= Beginning of Section =
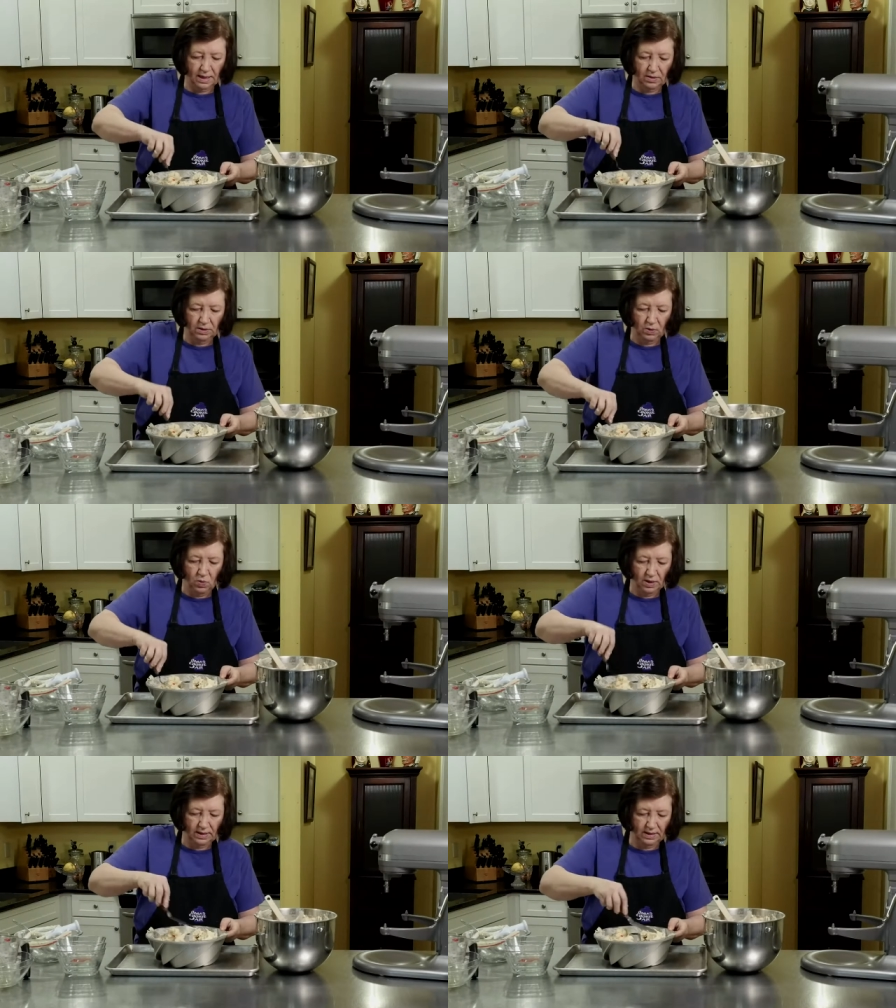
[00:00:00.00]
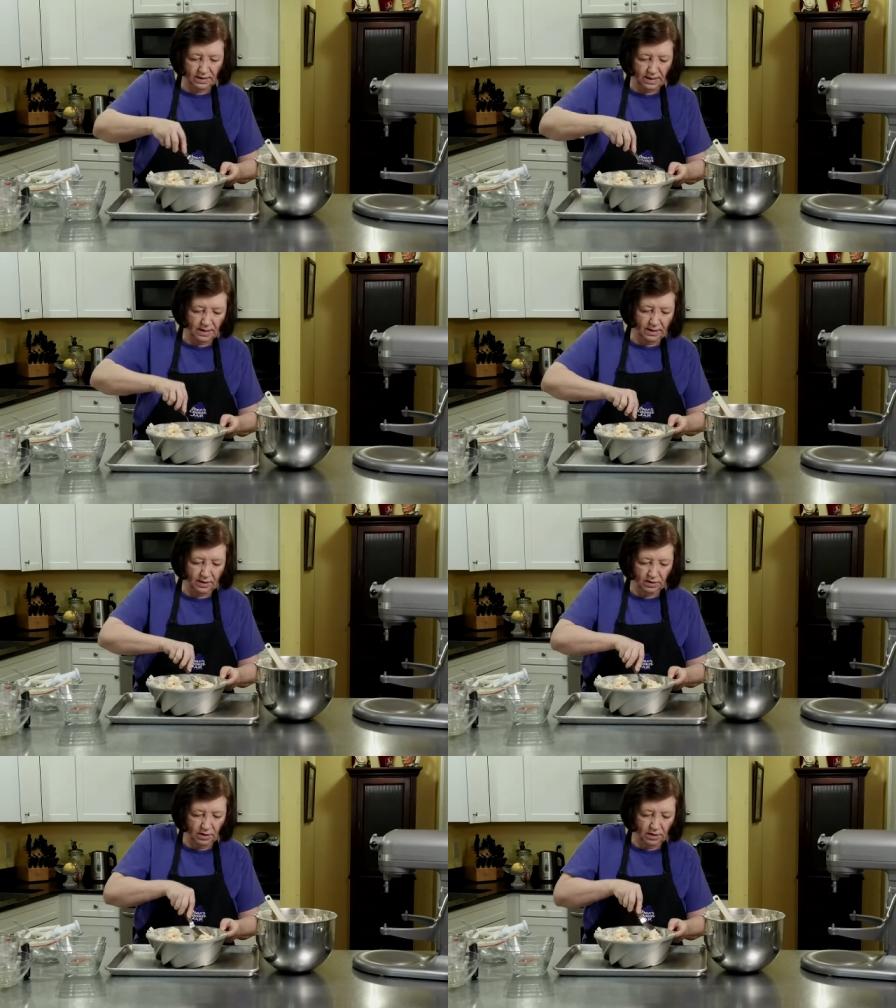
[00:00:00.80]
I only want this
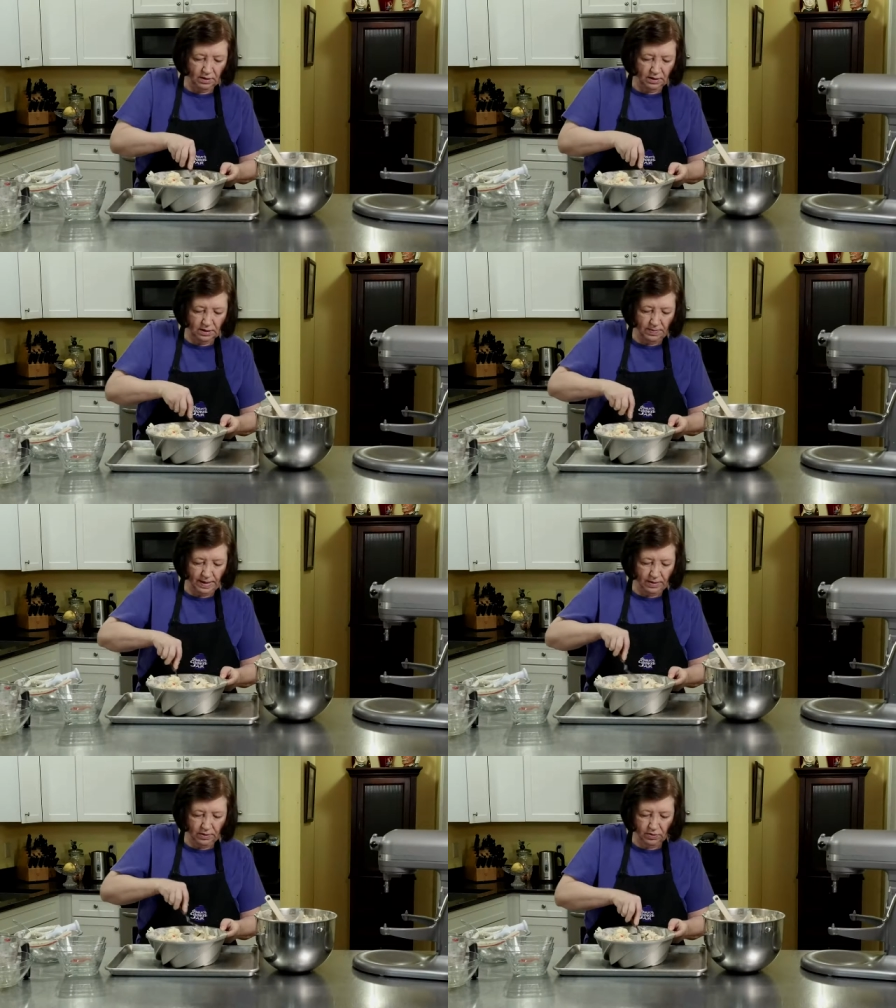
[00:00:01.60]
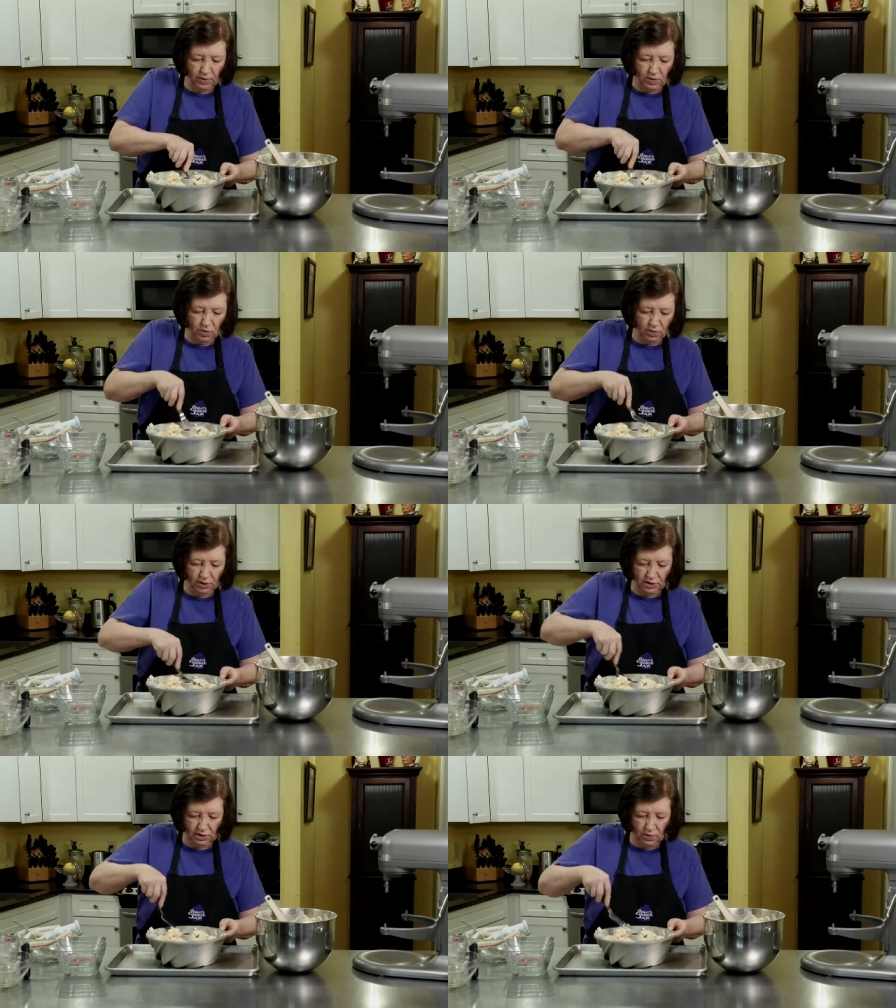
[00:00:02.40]
in there till it's about three
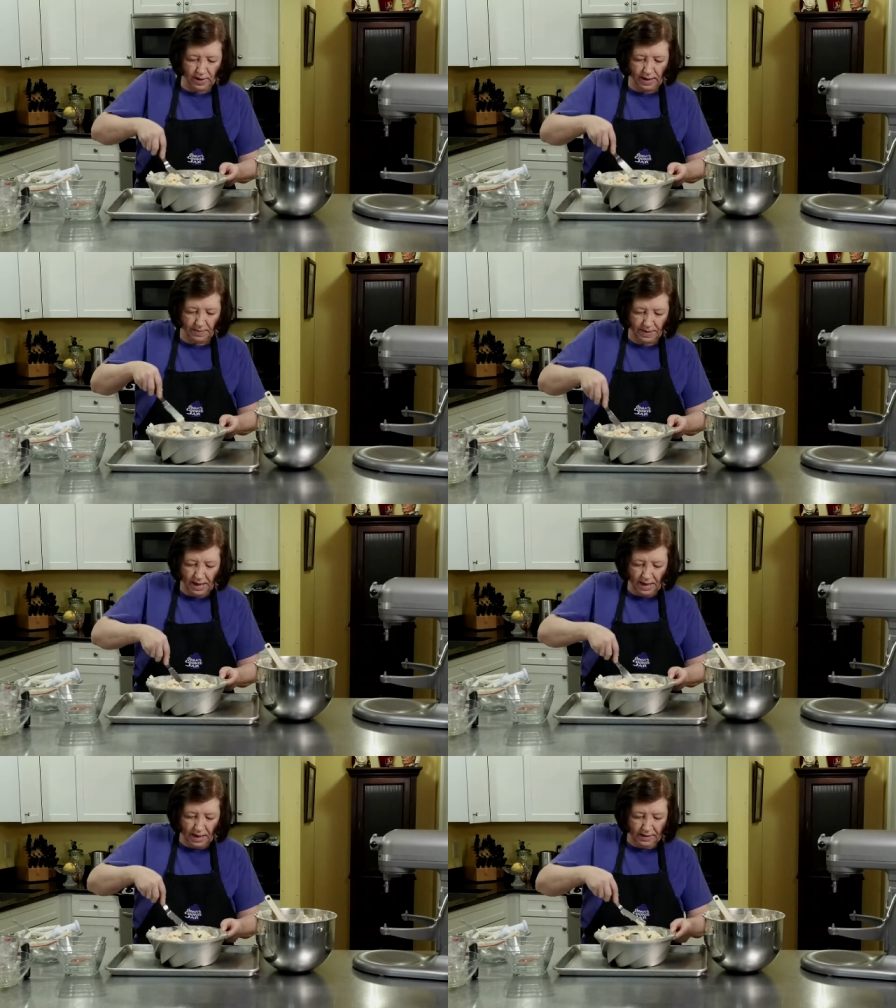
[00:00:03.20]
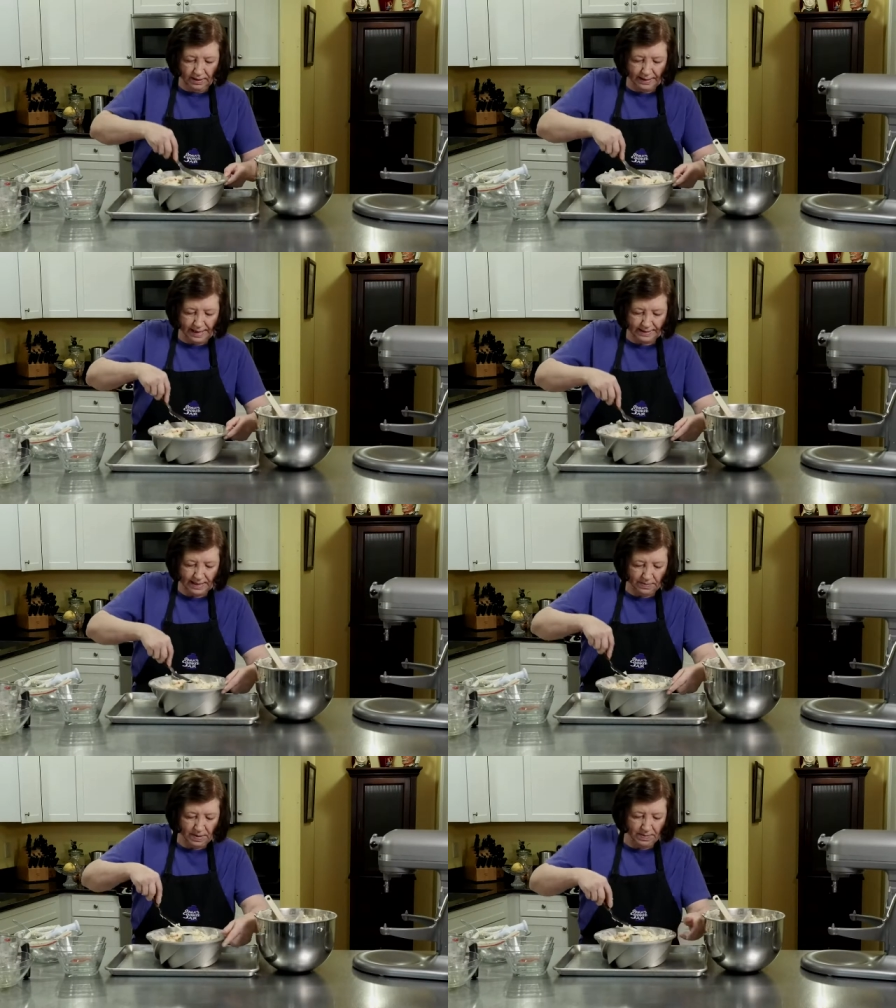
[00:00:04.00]
quarters of the way up. The
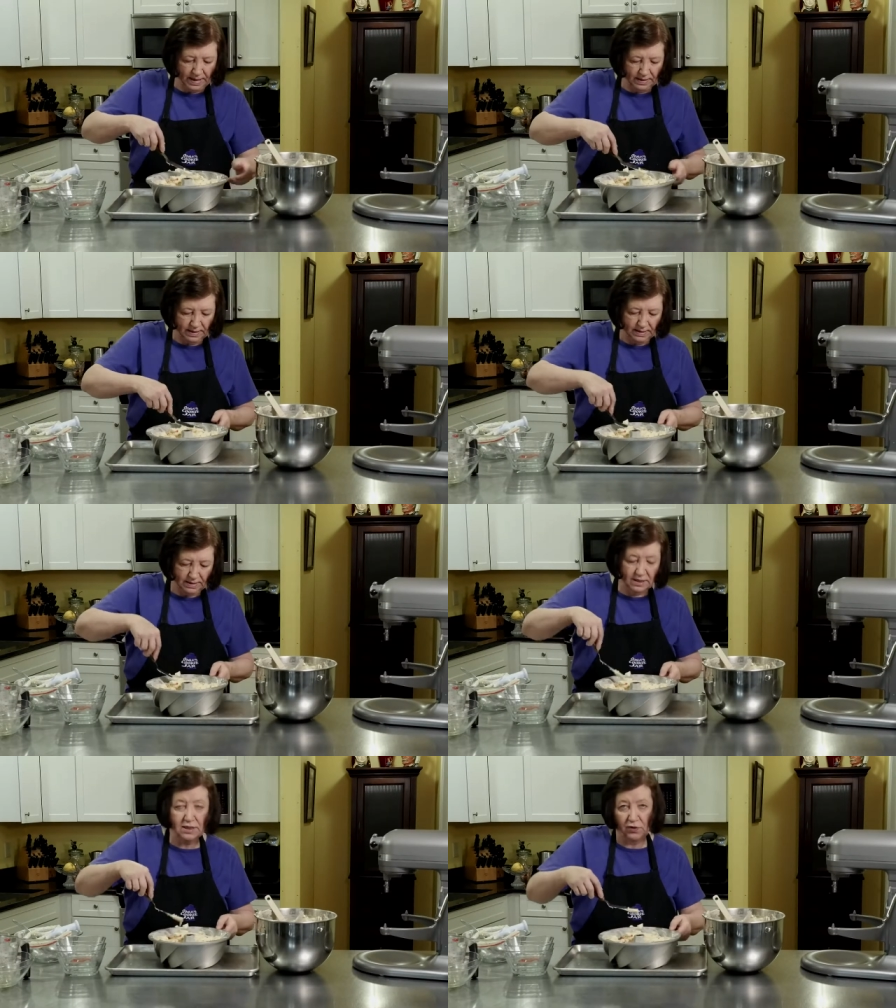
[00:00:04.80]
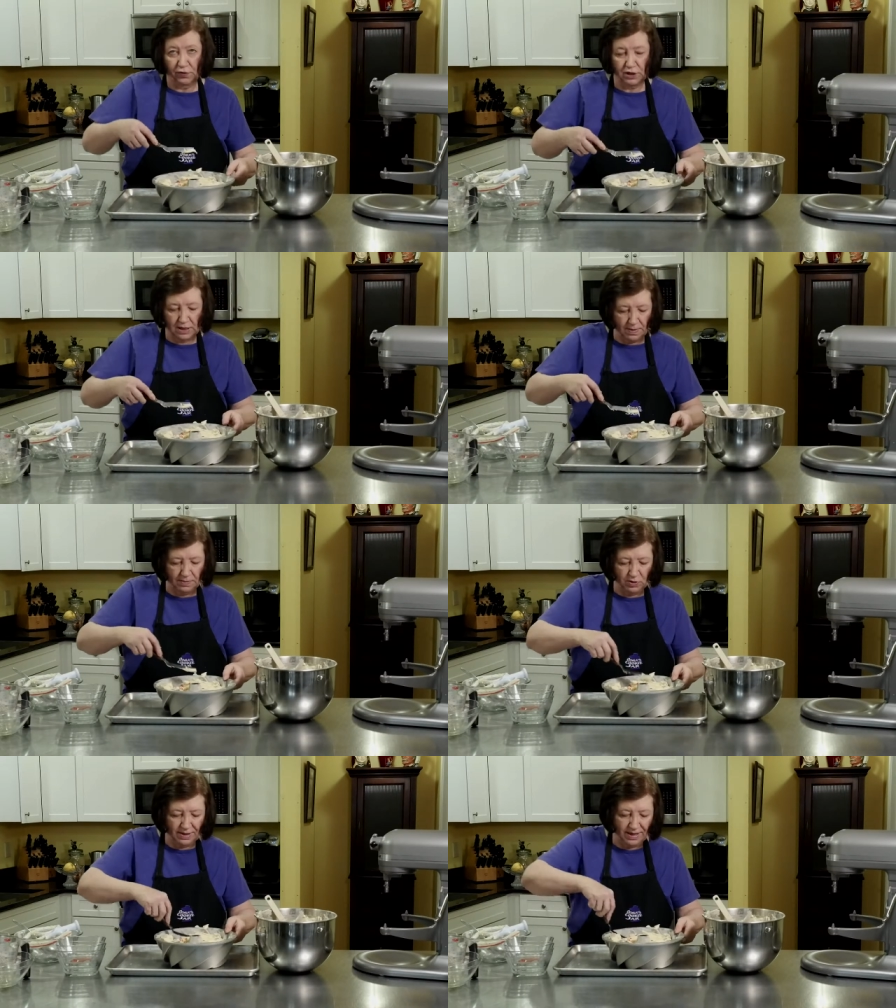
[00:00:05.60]
last time I made this, this is the first time
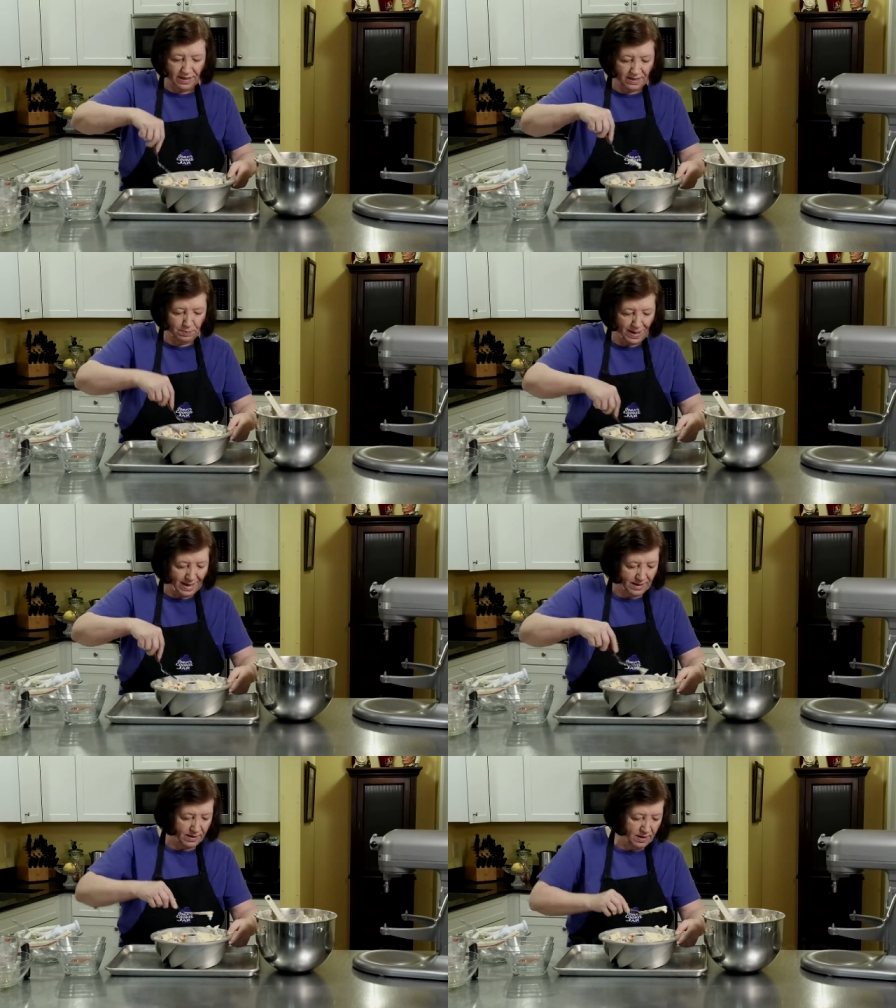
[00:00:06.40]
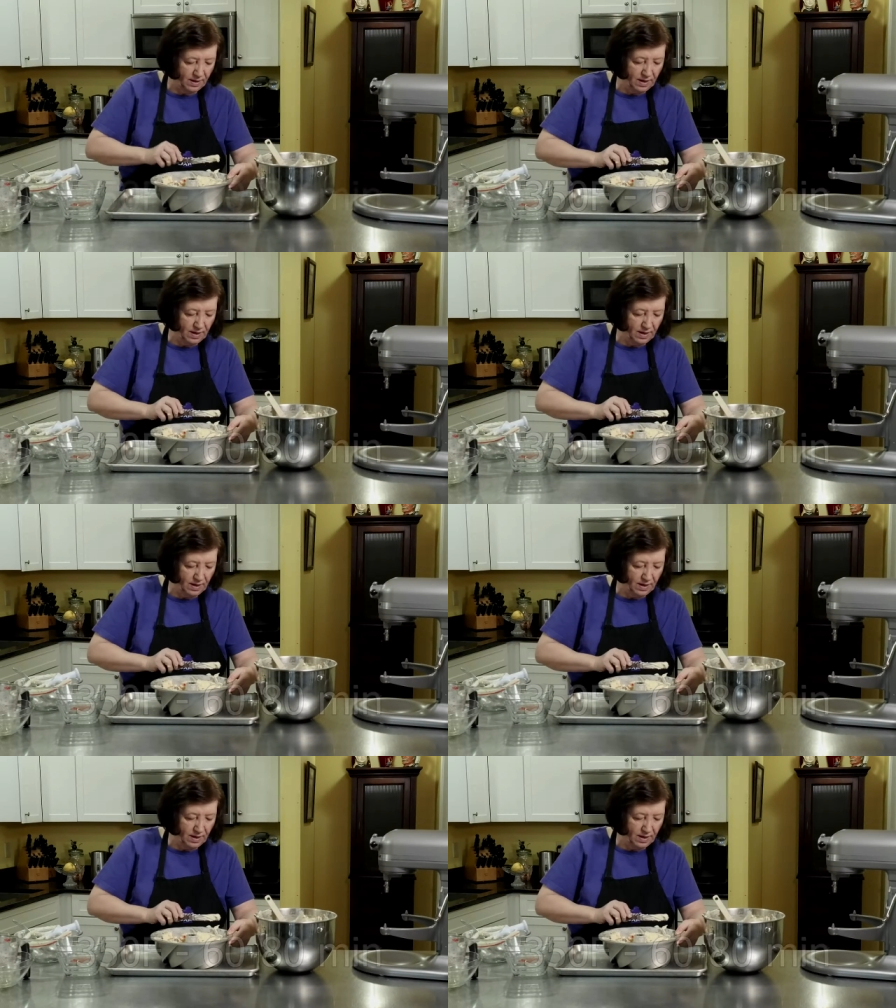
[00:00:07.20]
I'm using this pan.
= End of Section =
■ **Task statement**
If a record holds a picture, leave the picture out and copy the rest exactly.

■ **Answer to the exercise**
[00:00:00.00]
[00:00:00.80]
I only want this
[00:00:01.60]
[00:00:02.40]
in there till it's about three
[00:00:03.20]
[00:00:04.00]
quarters of the way up. The
[00:00:04.80]
[00:00:05.60]
last time I made this, this is the first time
[00:00:06.40]
[00:00:07.20]
I'm using this pan.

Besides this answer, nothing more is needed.